▶ **PROBLEM TO SOLVE**: Could you restate word for word only the lines below from the one holding "[0:03.12-0:04.17]" to the one holding "What the speaker", inclusive, and leave out the pictures?

▶ **GIVEN DATA**:
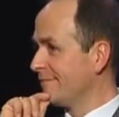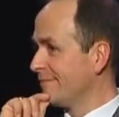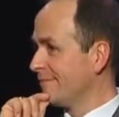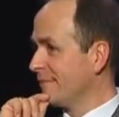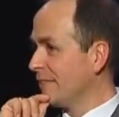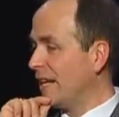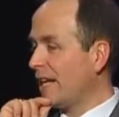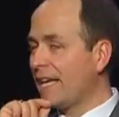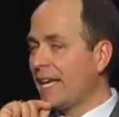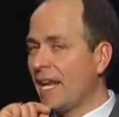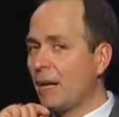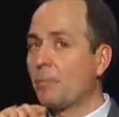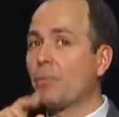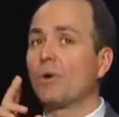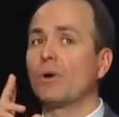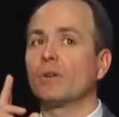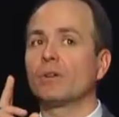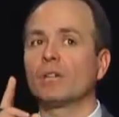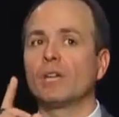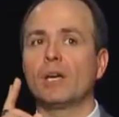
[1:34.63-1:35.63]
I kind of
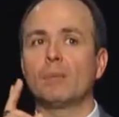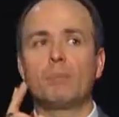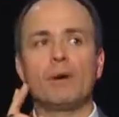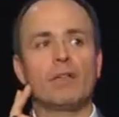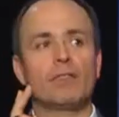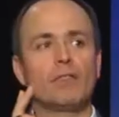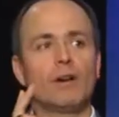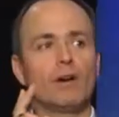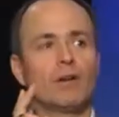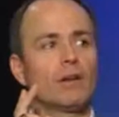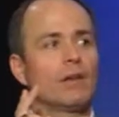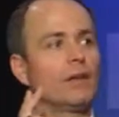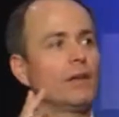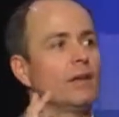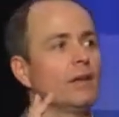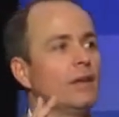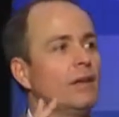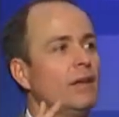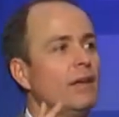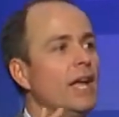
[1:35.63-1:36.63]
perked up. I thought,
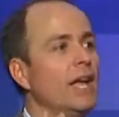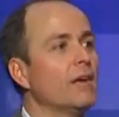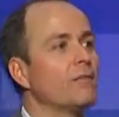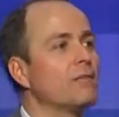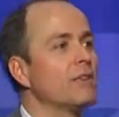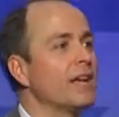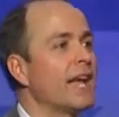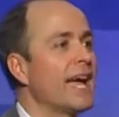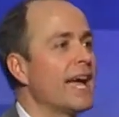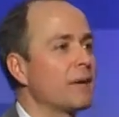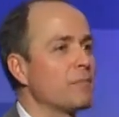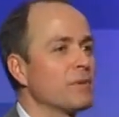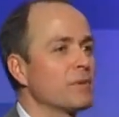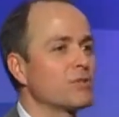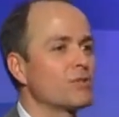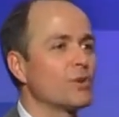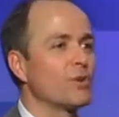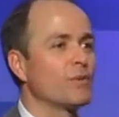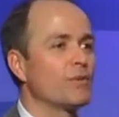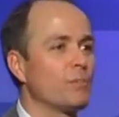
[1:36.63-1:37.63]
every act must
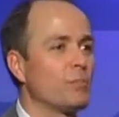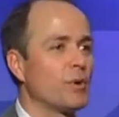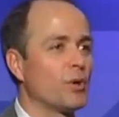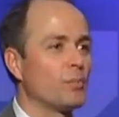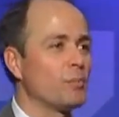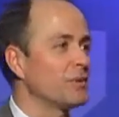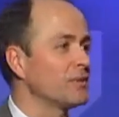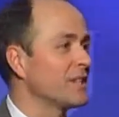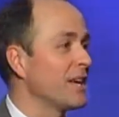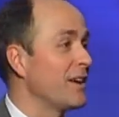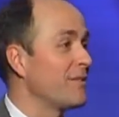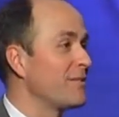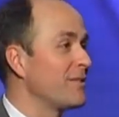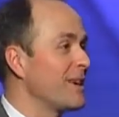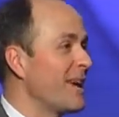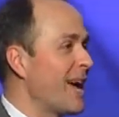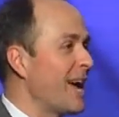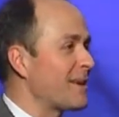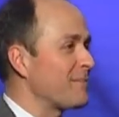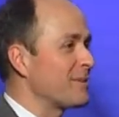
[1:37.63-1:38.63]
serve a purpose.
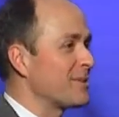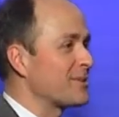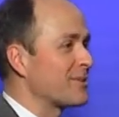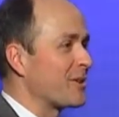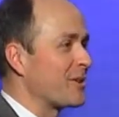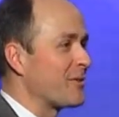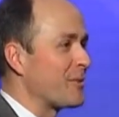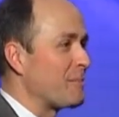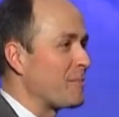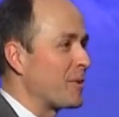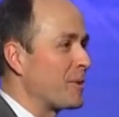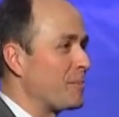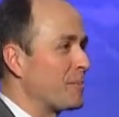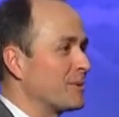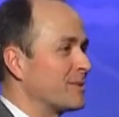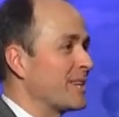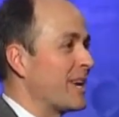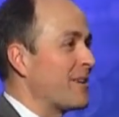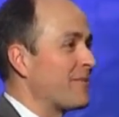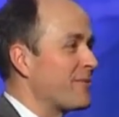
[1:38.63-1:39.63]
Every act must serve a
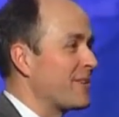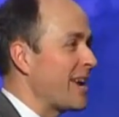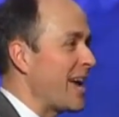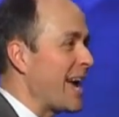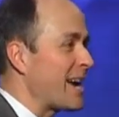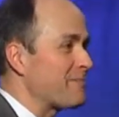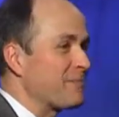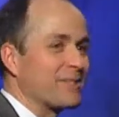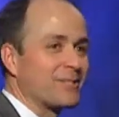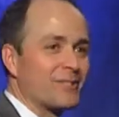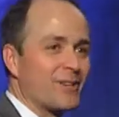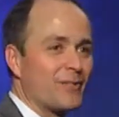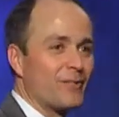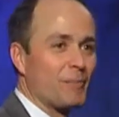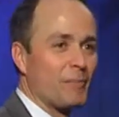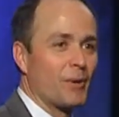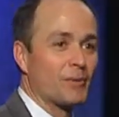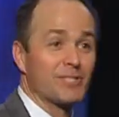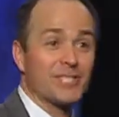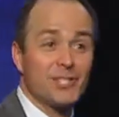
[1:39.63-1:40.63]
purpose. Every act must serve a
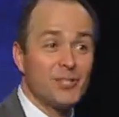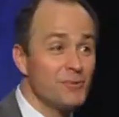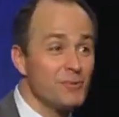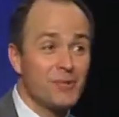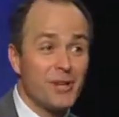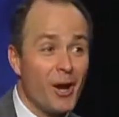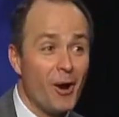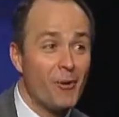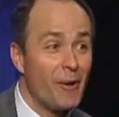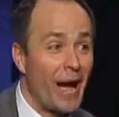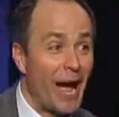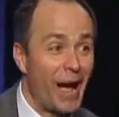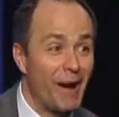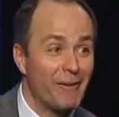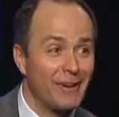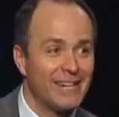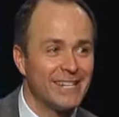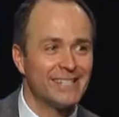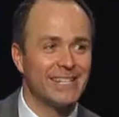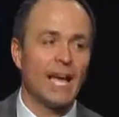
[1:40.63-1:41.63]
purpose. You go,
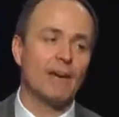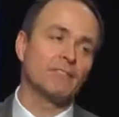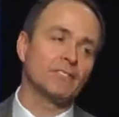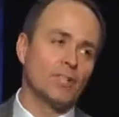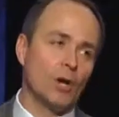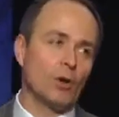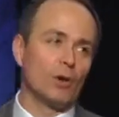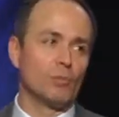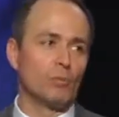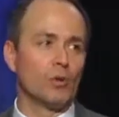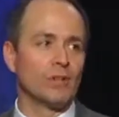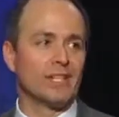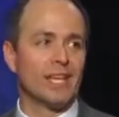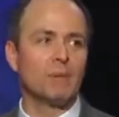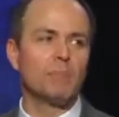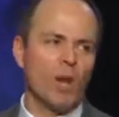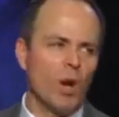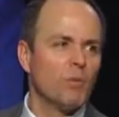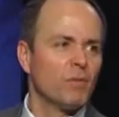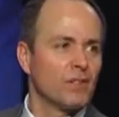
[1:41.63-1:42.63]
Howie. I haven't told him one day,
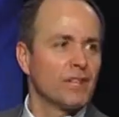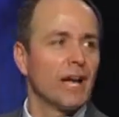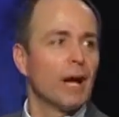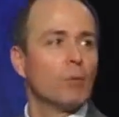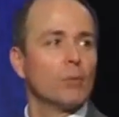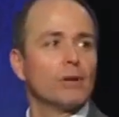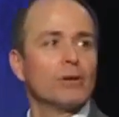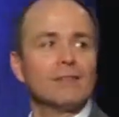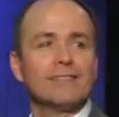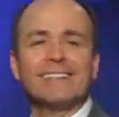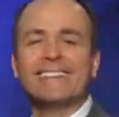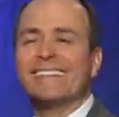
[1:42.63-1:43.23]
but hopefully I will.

==

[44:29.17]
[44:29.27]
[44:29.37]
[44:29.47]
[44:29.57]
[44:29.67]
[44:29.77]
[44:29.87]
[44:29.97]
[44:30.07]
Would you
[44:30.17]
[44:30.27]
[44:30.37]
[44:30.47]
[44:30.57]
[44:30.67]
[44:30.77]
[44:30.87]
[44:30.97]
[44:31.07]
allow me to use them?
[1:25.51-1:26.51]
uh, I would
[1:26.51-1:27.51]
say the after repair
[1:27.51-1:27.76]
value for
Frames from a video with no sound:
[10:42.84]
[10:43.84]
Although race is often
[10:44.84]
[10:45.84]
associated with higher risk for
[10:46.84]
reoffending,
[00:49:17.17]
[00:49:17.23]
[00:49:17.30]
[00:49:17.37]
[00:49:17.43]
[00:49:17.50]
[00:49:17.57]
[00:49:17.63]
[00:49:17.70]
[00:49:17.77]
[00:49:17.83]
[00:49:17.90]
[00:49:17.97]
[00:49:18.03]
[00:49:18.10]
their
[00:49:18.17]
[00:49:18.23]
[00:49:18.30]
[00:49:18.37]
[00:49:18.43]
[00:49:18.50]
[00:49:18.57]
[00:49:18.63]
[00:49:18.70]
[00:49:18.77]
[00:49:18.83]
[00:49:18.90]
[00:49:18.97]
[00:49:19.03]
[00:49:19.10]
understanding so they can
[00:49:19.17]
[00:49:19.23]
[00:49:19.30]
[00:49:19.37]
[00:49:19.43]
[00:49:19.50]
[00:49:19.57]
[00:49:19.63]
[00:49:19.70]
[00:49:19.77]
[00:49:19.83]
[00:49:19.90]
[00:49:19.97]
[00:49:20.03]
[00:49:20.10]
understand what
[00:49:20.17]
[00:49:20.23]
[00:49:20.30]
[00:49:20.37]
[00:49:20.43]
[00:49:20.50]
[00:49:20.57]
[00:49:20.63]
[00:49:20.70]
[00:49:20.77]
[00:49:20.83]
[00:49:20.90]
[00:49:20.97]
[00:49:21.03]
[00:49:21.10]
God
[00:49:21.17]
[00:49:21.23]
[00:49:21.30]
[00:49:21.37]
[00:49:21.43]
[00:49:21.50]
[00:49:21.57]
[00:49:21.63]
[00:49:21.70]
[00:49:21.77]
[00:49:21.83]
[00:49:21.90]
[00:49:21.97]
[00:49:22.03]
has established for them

==

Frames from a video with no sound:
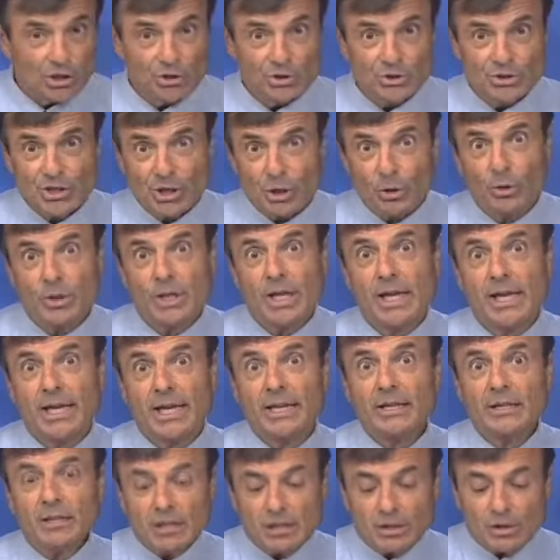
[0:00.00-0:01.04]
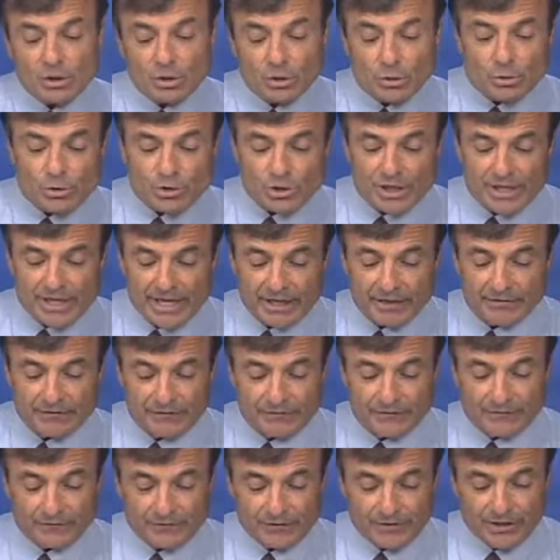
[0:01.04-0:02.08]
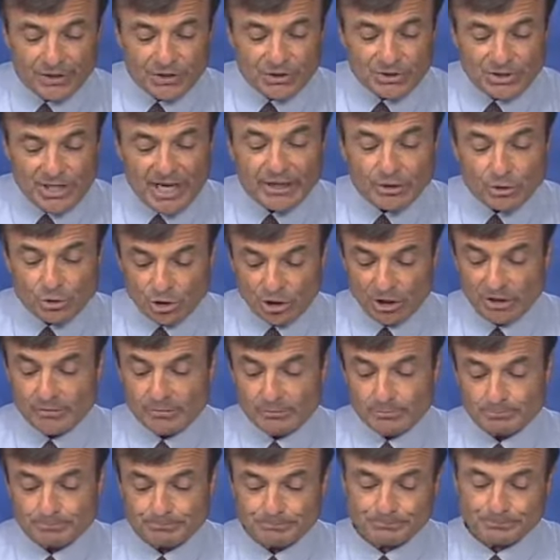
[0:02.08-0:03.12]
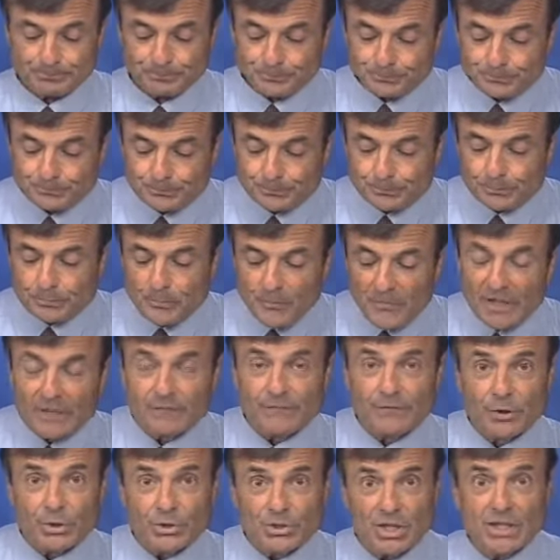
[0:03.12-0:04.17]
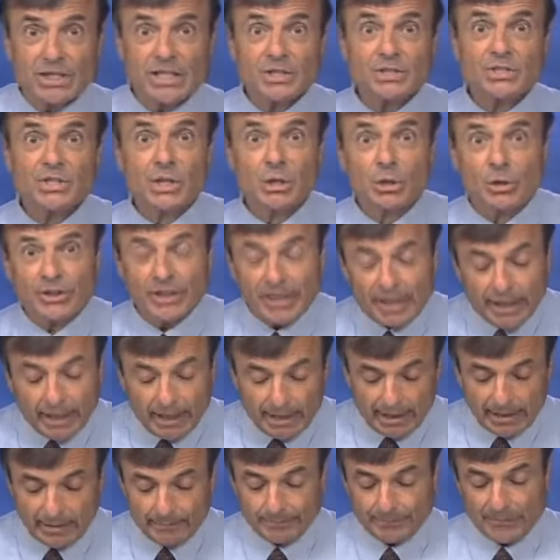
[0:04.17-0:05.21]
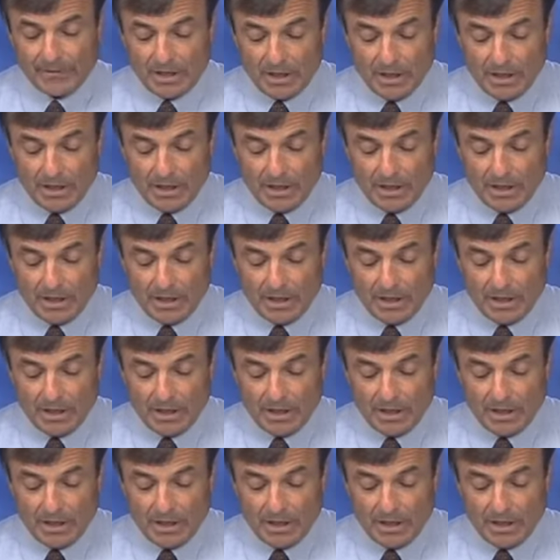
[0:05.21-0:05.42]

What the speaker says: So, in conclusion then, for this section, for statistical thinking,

▶ **OUTPUT BELOW**:
[0:03.12-0:04.17]
[0:04.17-0:05.21]
[0:05.21-0:05.42]

What the speaker says: So, in conclusion then, for this section, for statistical thinking,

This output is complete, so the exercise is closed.